I’ve occasionally thought of the struggles journalists face, with the ever-looming democratization of news, as a change of power. This kind of shift in power is good in some ways (more voices), and bad in others (noise). Generally left out of this conversation, though, is how the Post Office (and mail in general) is also facing that power shift. It appears more and more that the reliable need to send mail on paper being replaced by other tools like email, scanners, and faxing (to a lesser extent). I thought, what could the Post Office do to stay relevant?
One way that the Post Office in Canada responded was the creation of something called ePost in 2000. The idea is that users can sign up to to have bills sent to them electronically. Of course, this is only bills and the billing companies have to be signed up to do this. When a bill comes in, you log into the ePost website and open and pay the bills as you would if they came in on paper.
Sure, that’s not a bad idea, but it’s not enough.

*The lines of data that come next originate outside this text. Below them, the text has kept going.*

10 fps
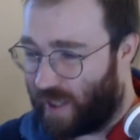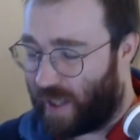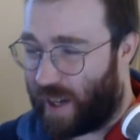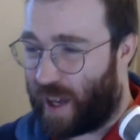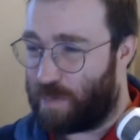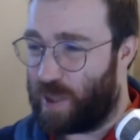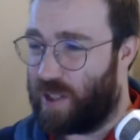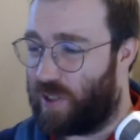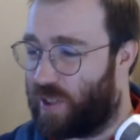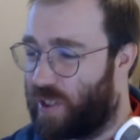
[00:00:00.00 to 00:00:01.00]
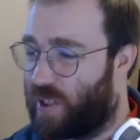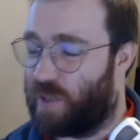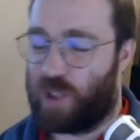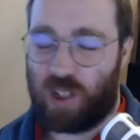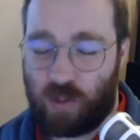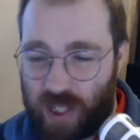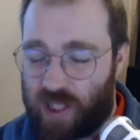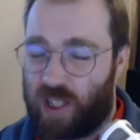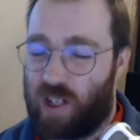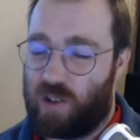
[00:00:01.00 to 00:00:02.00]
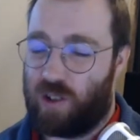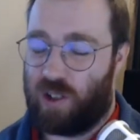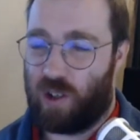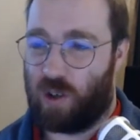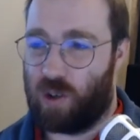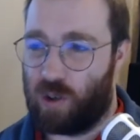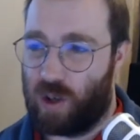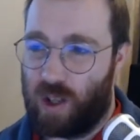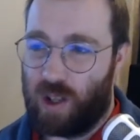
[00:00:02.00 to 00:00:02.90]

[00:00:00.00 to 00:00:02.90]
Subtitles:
It happened just over 2 weeks ago, soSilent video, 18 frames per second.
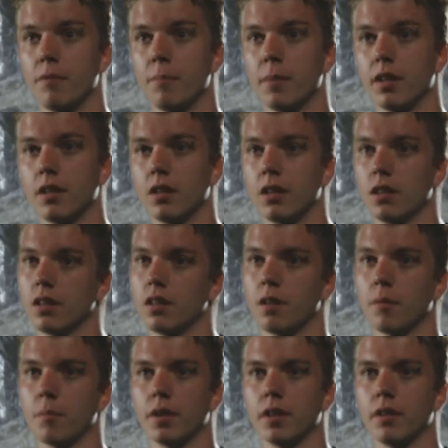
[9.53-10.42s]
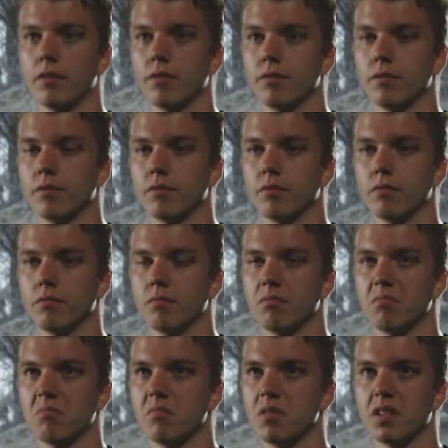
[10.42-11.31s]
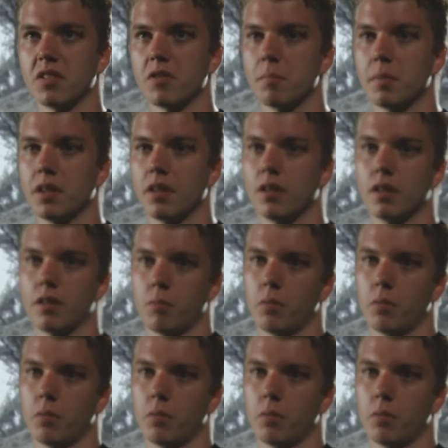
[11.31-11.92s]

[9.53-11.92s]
It's been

What I think the Post Office needs right now is to offer two services:
1. For Everyone: The option to have all mail sent to your name and address scanned electronically and emailed to an address in a common format (likely PDF). The paper mail will be held and accessible for a duration (possibly a year) and then shredded. Regular email verification are email to ensure account is active, if not responded too, paper mail service resumes.
2. For Senders: The option to sign up and have specific paper mail scanned and emailed to a specific address in a common format (likely PDF). Again, if the email address is not regularly verified, paper mail resumes. If the receiver is already signed up for email-mail, great.
Some may say that this just makes the Post Office a “glorified paper scanning outfit”, and that may not be too far off the mark. The fascinating thing is every Post Office has existed on the premise of automating massive amounts of process. Currently, they scan codes of envelopes and much more, but the scan paper to email should be the end game for them.